Há cinco anos, o Exército pôs fim a uma década de democracia no país do Sudeste Asiático, ao derrubar o governo eleito da Nobel da Paz Aung San Suu Kyi, que foi detida.
Na época, as manifestações contra o golpe foram duramente reprimidas pelas forças de segurança, mas alguns ativistas pró-democracia deixaram as cidades e passaram a combater a junta dentro de movimentos armados liderados por minorias étnicas, hostis ao poder central.

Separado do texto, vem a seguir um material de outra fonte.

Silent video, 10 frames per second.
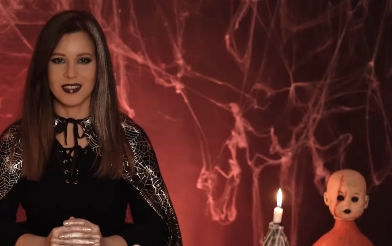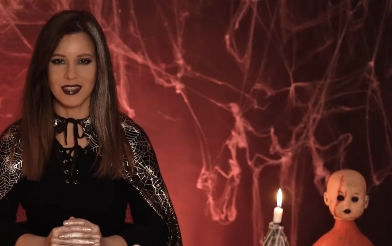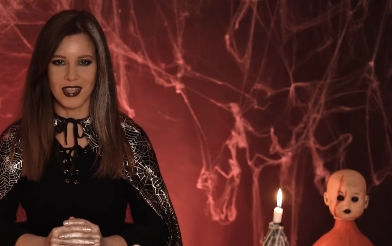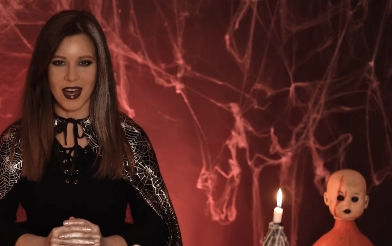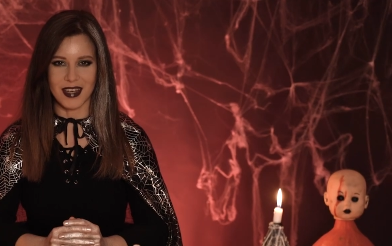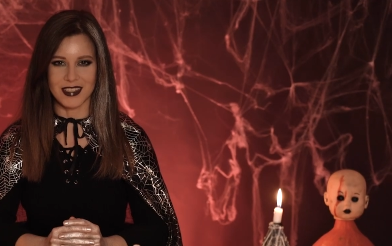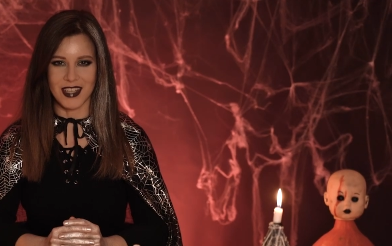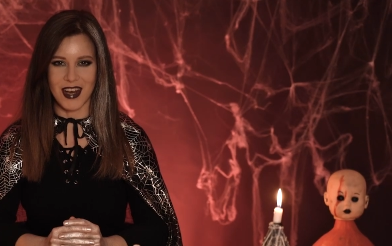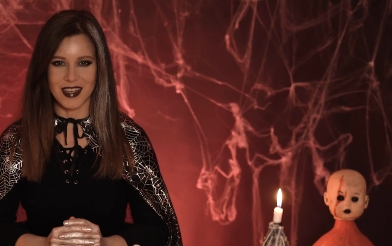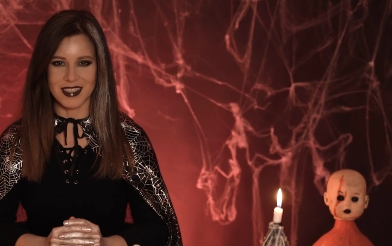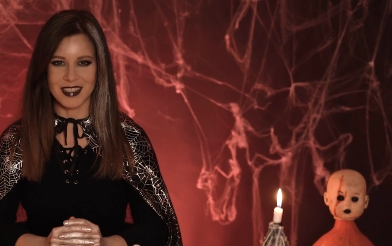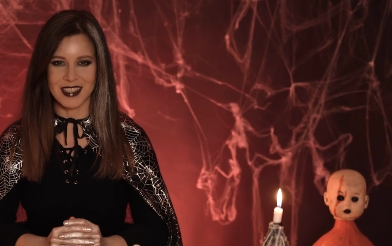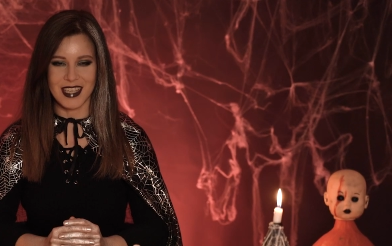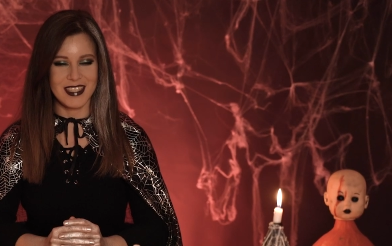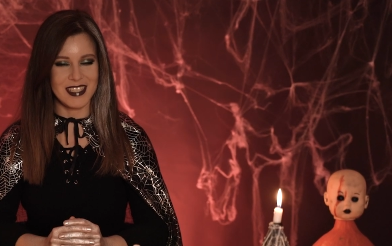Speaker 1: Knock knock,
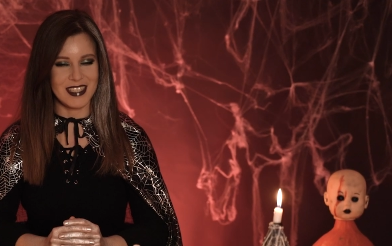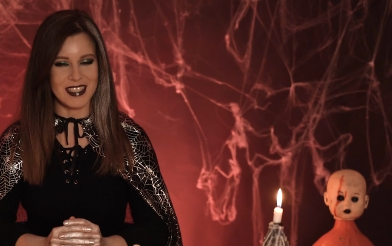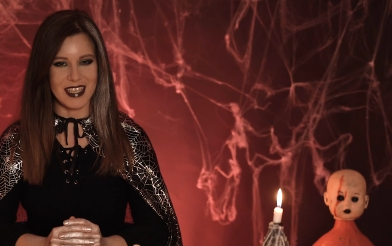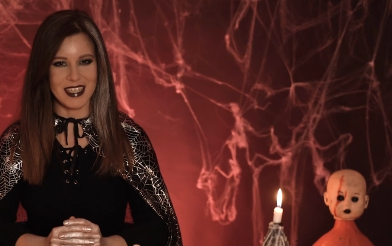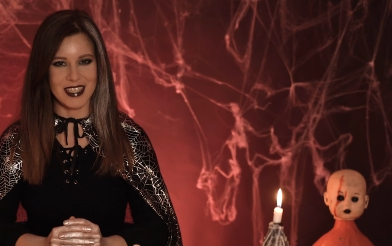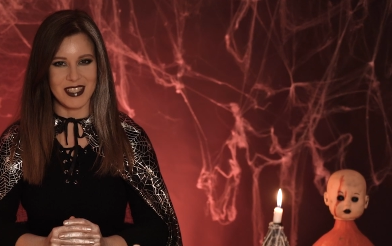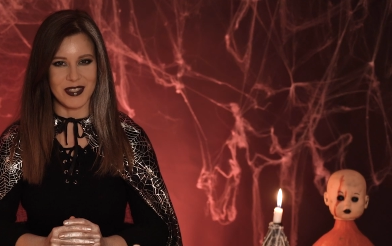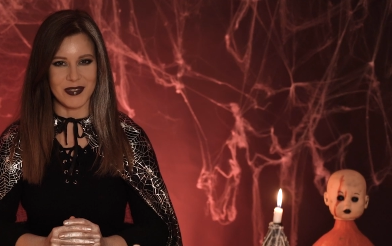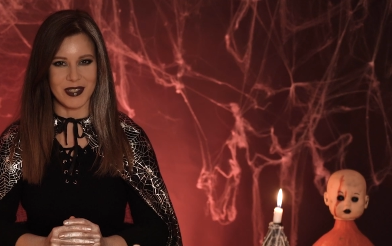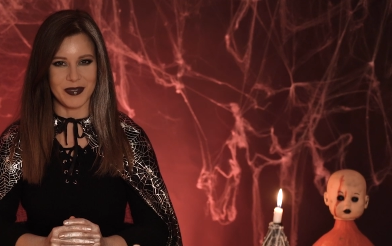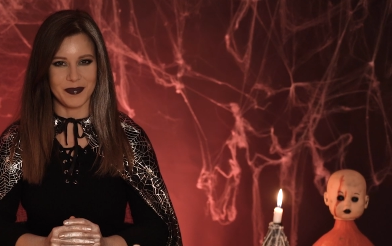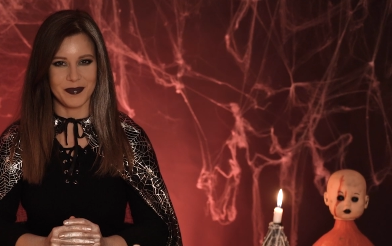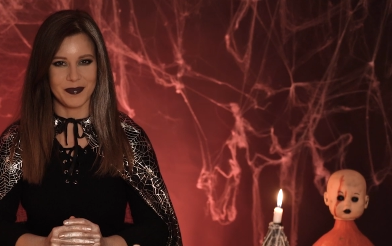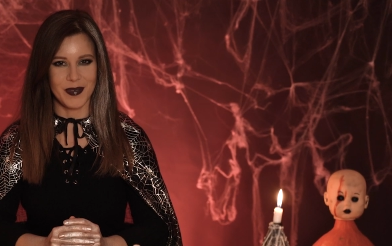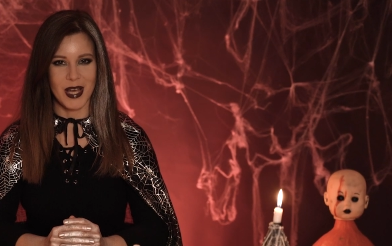it's a data storm.
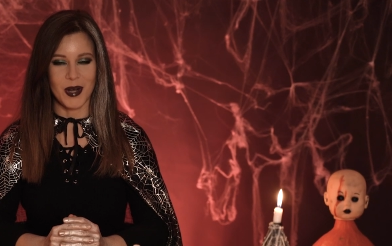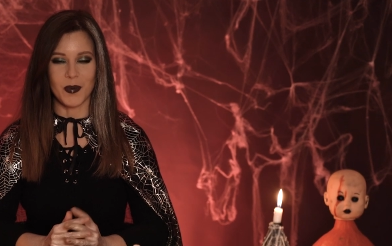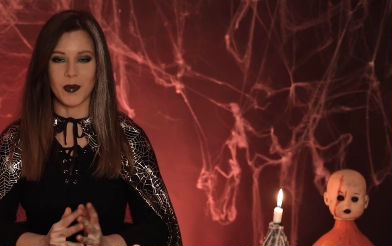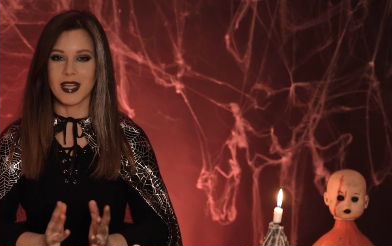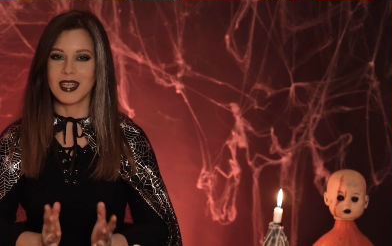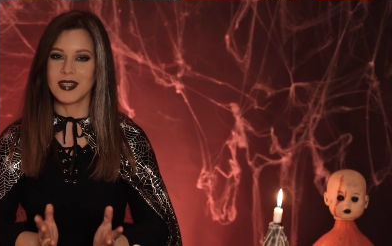What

Segundo os dados mais recentes da ONG norte-americana Acled (sigla para “Armed Conflict Location and Event Data”, ou “dados sobre localização e eventos de conflitos armados”, na tradução para o português), que compila incidentes noticiados pela imprensa, os confrontos deixaram ao todo 100.114 mortos.
Não há, contudo, nenhum balanço oficial, e as estimativas variam bastante. Mas analistas consideram que este é o conflito atual mais mortal da Ásia.